━━ PROVIDED DATA

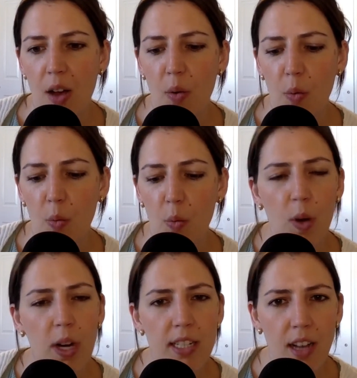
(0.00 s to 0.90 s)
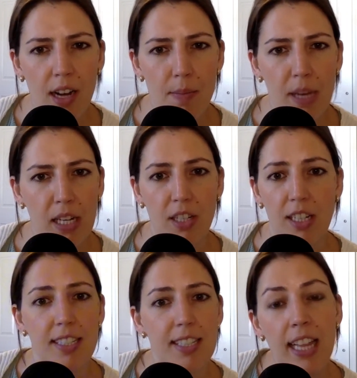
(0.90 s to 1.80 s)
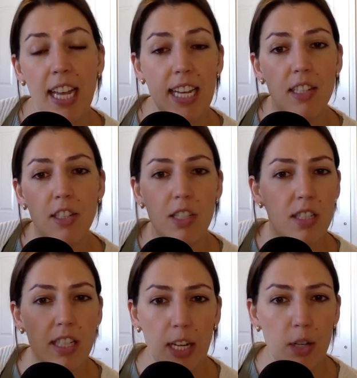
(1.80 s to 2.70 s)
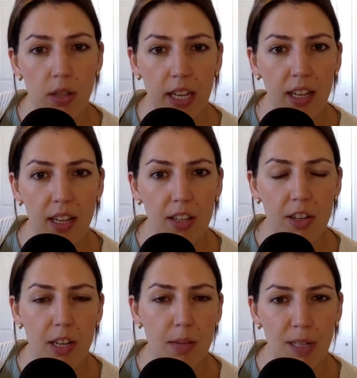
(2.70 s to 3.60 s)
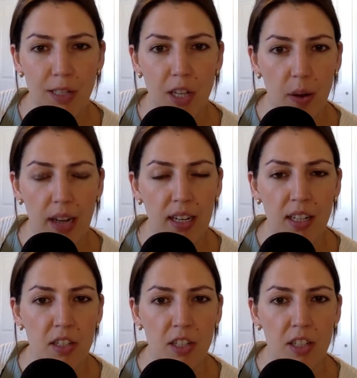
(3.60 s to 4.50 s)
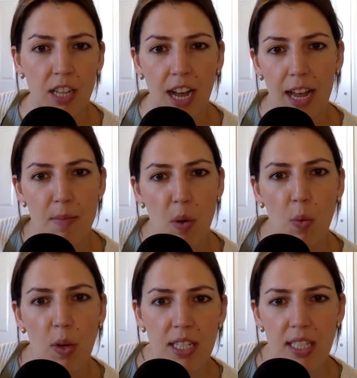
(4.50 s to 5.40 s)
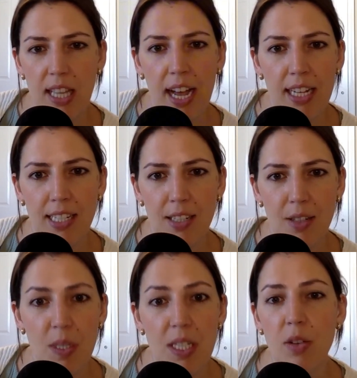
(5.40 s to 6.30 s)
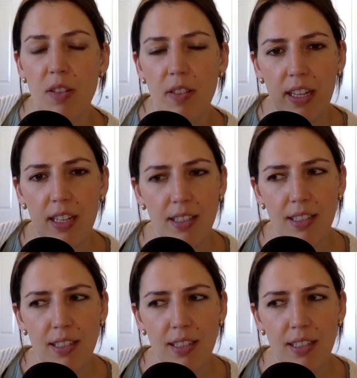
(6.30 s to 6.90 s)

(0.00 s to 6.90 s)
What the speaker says: what is automation? Is that like just scheduling your email to go out at a certain time? What does that, what is sort of like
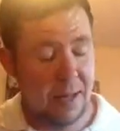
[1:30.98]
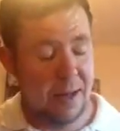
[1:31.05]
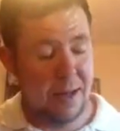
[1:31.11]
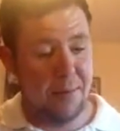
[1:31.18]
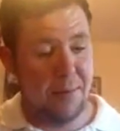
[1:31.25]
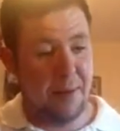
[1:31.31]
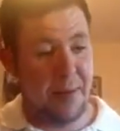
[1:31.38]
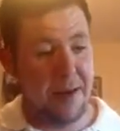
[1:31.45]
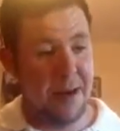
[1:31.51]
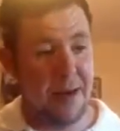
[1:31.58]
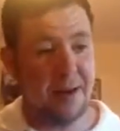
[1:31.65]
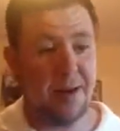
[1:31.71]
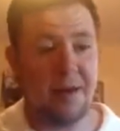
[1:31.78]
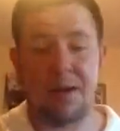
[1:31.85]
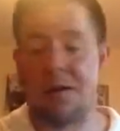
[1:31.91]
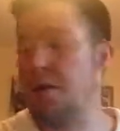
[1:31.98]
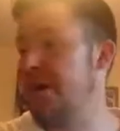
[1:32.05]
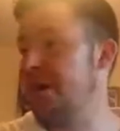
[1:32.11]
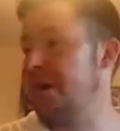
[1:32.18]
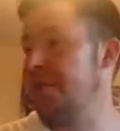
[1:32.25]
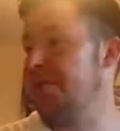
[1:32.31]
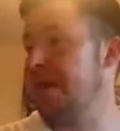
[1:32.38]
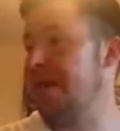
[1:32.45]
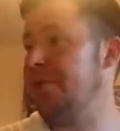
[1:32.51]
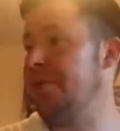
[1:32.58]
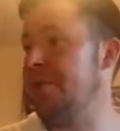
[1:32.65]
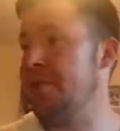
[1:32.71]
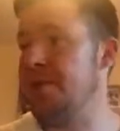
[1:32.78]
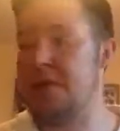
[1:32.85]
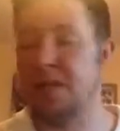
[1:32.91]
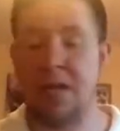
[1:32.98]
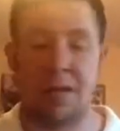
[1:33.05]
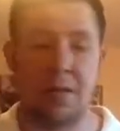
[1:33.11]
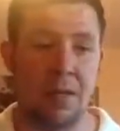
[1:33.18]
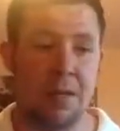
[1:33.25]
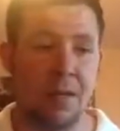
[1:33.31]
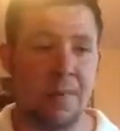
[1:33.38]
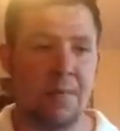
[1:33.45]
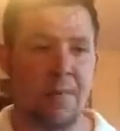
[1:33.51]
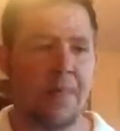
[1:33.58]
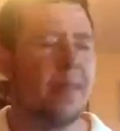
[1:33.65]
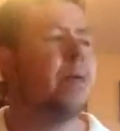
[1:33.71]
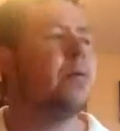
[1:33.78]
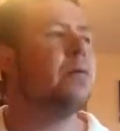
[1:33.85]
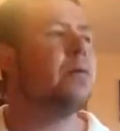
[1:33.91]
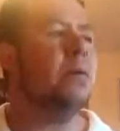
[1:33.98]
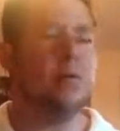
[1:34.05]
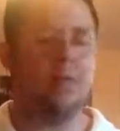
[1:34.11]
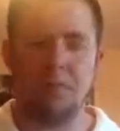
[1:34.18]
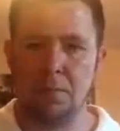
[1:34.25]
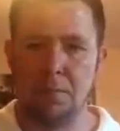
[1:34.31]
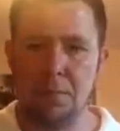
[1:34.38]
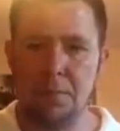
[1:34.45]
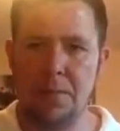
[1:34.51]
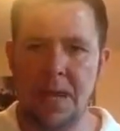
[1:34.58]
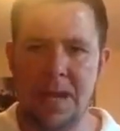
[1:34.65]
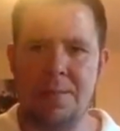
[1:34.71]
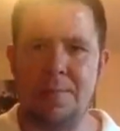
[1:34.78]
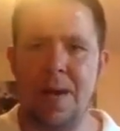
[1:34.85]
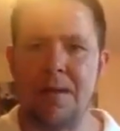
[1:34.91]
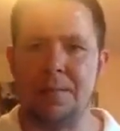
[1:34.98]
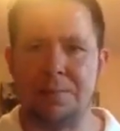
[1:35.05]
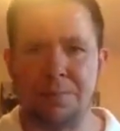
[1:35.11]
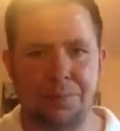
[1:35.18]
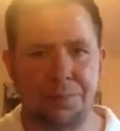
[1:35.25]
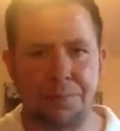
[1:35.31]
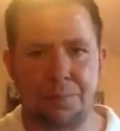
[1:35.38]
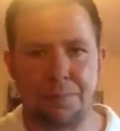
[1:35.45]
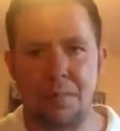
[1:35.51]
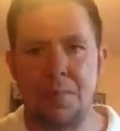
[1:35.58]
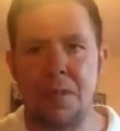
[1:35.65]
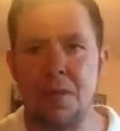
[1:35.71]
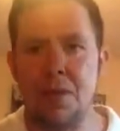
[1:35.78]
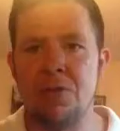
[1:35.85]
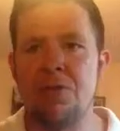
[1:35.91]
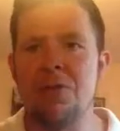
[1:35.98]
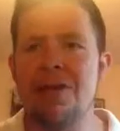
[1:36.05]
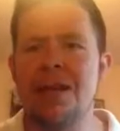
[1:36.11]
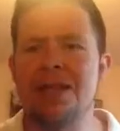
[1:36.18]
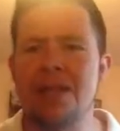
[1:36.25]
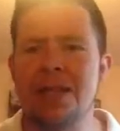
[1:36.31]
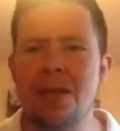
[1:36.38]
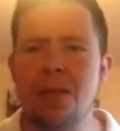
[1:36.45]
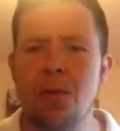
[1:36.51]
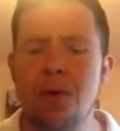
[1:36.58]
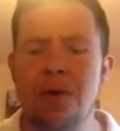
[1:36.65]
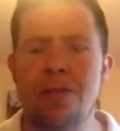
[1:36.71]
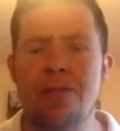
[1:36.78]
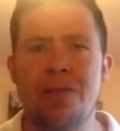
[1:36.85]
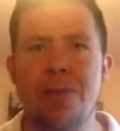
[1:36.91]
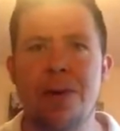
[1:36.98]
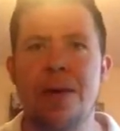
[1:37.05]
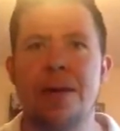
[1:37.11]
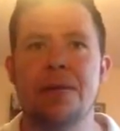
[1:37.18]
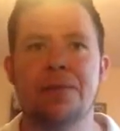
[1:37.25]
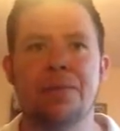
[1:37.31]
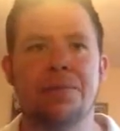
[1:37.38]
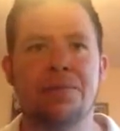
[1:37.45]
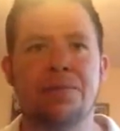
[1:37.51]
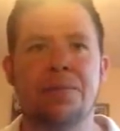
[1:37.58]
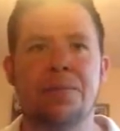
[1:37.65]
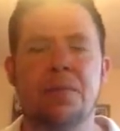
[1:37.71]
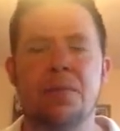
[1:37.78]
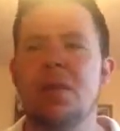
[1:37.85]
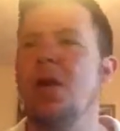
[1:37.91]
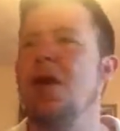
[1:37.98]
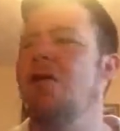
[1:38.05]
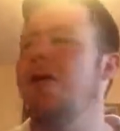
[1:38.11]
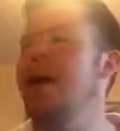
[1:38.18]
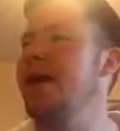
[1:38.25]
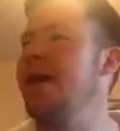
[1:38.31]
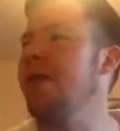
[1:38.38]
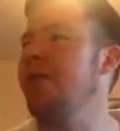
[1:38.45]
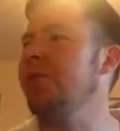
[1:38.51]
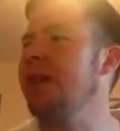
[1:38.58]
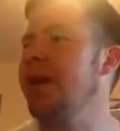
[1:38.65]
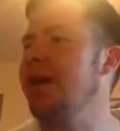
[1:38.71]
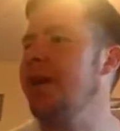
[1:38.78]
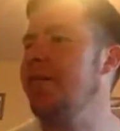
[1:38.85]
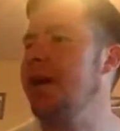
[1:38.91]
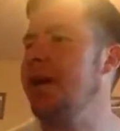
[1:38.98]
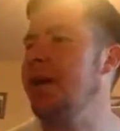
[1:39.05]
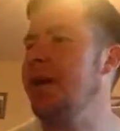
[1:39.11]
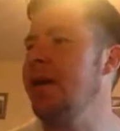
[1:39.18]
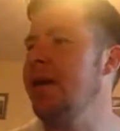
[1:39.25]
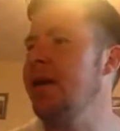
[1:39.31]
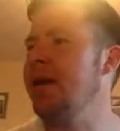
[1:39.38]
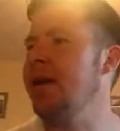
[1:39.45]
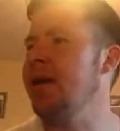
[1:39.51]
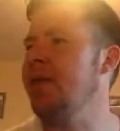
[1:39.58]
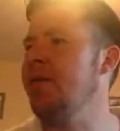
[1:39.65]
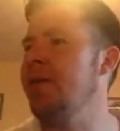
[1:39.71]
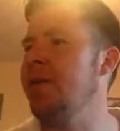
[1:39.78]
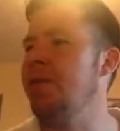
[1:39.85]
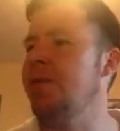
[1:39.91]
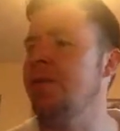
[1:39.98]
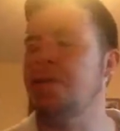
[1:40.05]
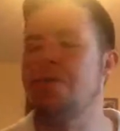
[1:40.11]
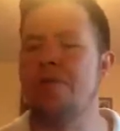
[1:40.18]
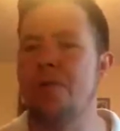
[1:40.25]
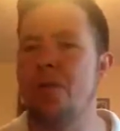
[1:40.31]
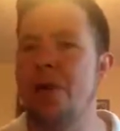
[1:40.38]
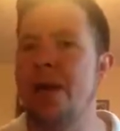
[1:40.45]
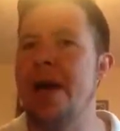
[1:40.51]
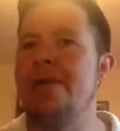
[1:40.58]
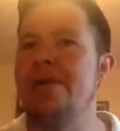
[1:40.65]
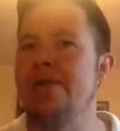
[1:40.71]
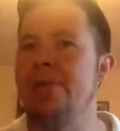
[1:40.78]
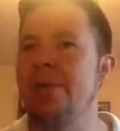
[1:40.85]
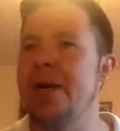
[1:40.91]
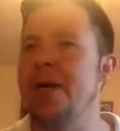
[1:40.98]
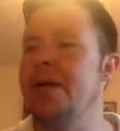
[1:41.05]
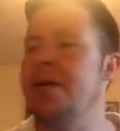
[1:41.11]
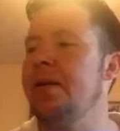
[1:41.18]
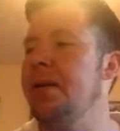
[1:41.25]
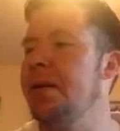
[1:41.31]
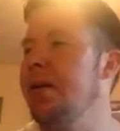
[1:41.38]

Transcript: And then a guy comes up to you and says, "Hey, mate, do you fancy come working for me?" "Oh, yeah, what's that then, mate?" "Well, 40 hours a week.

━━━━

TASK
Exact copy, no pictures: please print every record above as written.

OUTPUT OF THE EXERCISE
(0.00 s to 0.90 s)
(0.90 s to 1.80 s)
(1.80 s to 2.70 s)
(2.70 s to 3.60 s)
(3.60 s to 4.50 s)
(4.50 s to 5.40 s)
(5.40 s to 6.30 s)
(6.30 s to 6.90 s)

(0.00 s to 6.90 s)
What the speaker says: what is automation? Is that like just scheduling your email to go out at a certain time? What does that, what is sort of like
[1:30.98]
[1:31.05]
[1:31.11]
[1:31.18]
[1:31.25]
[1:31.31]
[1:31.38]
[1:31.45]
[1:31.51]
[1:31.58]
[1:31.65]
[1:31.71]
[1:31.78]
[1:31.85]
[1:31.91]
[1:31.98]
[1:32.05]
[1:32.11]
[1:32.18]
[1:32.25]
[1:32.31]
[1:32.38]
[1:32.45]
[1:32.51]
[1:32.58]
[1:32.65]
[1:32.71]
[1:32.78]
[1:32.85]
[1:32.91]
[1:32.98]
[1:33.05]
[1:33.11]
[1:33.18]
[1:33.25]
[1:33.31]
[1:33.38]
[1:33.45]
[1:33.51]
[1:33.58]
[1:33.65]
[1:33.71]
[1:33.78]
[1:33.85]
[1:33.91]
[1:33.98]
[1:34.05]
[1:34.11]
[1:34.18]
[1:34.25]
[1:34.31]
[1:34.38]
[1:34.45]
[1:34.51]
[1:34.58]
[1:34.65]
[1:34.71]
[1:34.78]
[1:34.85]
[1:34.91]
[1:34.98]
[1:35.05]
[1:35.11]
[1:35.18]
[1:35.25]
[1:35.31]
[1:35.38]
[1:35.45]
[1:35.51]
[1:35.58]
[1:35.65]
[1:35.71]
[1:35.78]
[1:35.85]
[1:35.91]
[1:35.98]
[1:36.05]
[1:36.11]
[1:36.18]
[1:36.25]
[1:36.31]
[1:36.38]
[1:36.45]
[1:36.51]
[1:36.58]
[1:36.65]
[1:36.71]
[1:36.78]
[1:36.85]
[1:36.91]
[1:36.98]
[1:37.05]
[1:37.11]
[1:37.18]
[1:37.25]
[1:37.31]
[1:37.38]
[1:37.45]
[1:37.51]
[1:37.58]
[1:37.65]
[1:37.71]
[1:37.78]
[1:37.85]
[1:37.91]
[1:37.98]
[1:38.05]
[1:38.11]
[1:38.18]
[1:38.25]
[1:38.31]
[1:38.38]
[1:38.45]
[1:38.51]
[1:38.58]
[1:38.65]
[1:38.71]
[1:38.78]
[1:38.85]
[1:38.91]
[1:38.98]
[1:39.05]
[1:39.11]
[1:39.18]
[1:39.25]
[1:39.31]
[1:39.38]
[1:39.45]
[1:39.51]
[1:39.58]
[1:39.65]
[1:39.71]
[1:39.78]
[1:39.85]
[1:39.91]
[1:39.98]
[1:40.05]
[1:40.11]
[1:40.18]
[1:40.25]
[1:40.31]
[1:40.38]
[1:40.45]
[1:40.51]
[1:40.58]
[1:40.65]
[1:40.71]
[1:40.78]
[1:40.85]
[1:40.91]
[1:40.98]
[1:41.05]
[1:41.11]
[1:41.18]
[1:41.25]
[1:41.31]
[1:41.38]

Transcript: And then a guy comes up to you and says, "Hey, mate, do you fancy come working for me?" "Oh, yeah, what's that then, mate?" "Well, 40 hours a week.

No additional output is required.